Garzón recorre ao Tribunal Europeu dos Direitos Humanos

MADRI, 25 Mar 2011 (AFP) -O juiz espanhol Baltasar Garzón, processado por tentar investigar crimes do franquismo apesar de uma lei de anistia, entrou com uma ação no Tribunal Europeu dos Direitos Humanos (TEDH), por considerar que seus direitos foram violados.

Garzón apresentou a demanda contra a Espanha na quinta-feira. Ele alega que os processos contra ele "atacam ou prejudicam a independência dos juízes, a liberdade de interpretação da lei e, portanto, o estado de direito ao deixar indefesas as vítimas", afirma um com comunicado do Interights, escritório de advogados e ONG com sede em Londres, que representa o juiz.

O Tribunal Europeu dos Direitos Humanos, que tem sede em Estrasburgo, ainda decidirá se aceita a demanda.

O magistrado deve ser julgado pelo Tribunal Supremo da Espanha por "prevaricação", depois de ter tentado investigar os casos de desaparecidos da Guerra civil (1936-39) e do franquismo (1939-75), apesar da existência de uma lei de anistia, aprovada após a morte do ditador Francisco Franco (1975).

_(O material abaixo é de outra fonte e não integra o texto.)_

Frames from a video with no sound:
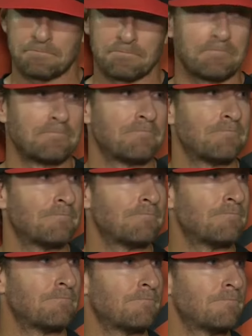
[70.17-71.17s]
A week
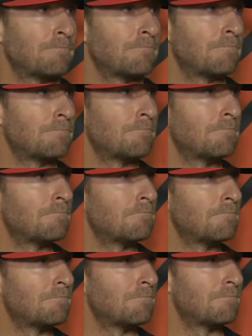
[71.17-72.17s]
ago, the narrative
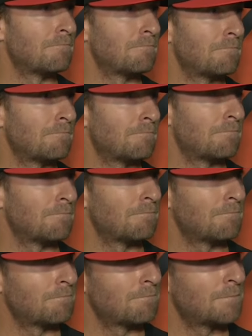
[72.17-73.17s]
was, you know, going
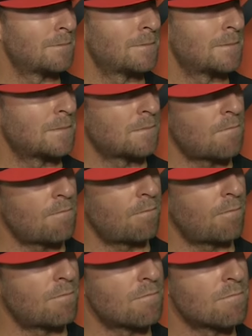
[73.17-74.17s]
into the Yankee
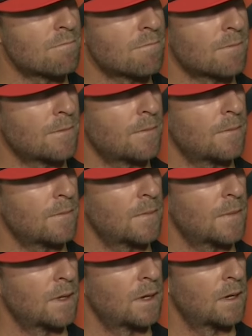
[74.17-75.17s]
series, you need to help in the
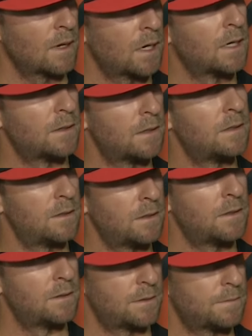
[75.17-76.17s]
bullpen. Yankee
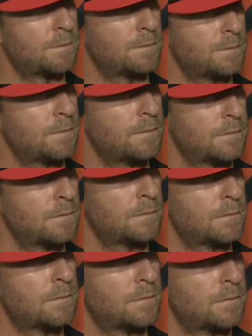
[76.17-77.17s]
series and this series,
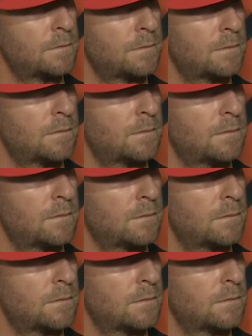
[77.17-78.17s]
that narrative has
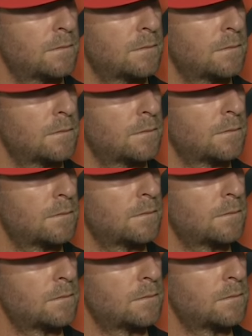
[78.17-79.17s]
changed. Has it been
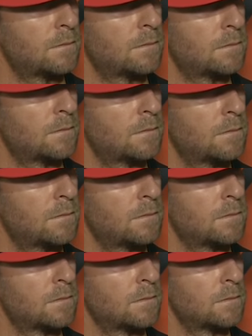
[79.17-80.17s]
strategic or
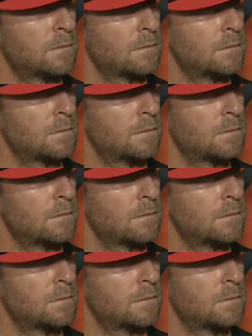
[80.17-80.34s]
mentally?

Conhecido pelas ações contra o grupo armado basco ETA e contra as ditaduras da América Latina, Garzón, 55 anos, pode ser condenado a uma pena de 20 anos sem poder exercer a profissão.

Suspenso das funções na Audiência Nacional desde maio do ano passado, Garzón foi autorizado a trabalhar temporariamente no Tribunal Penal Internacional (TPI) de Haia como assessor.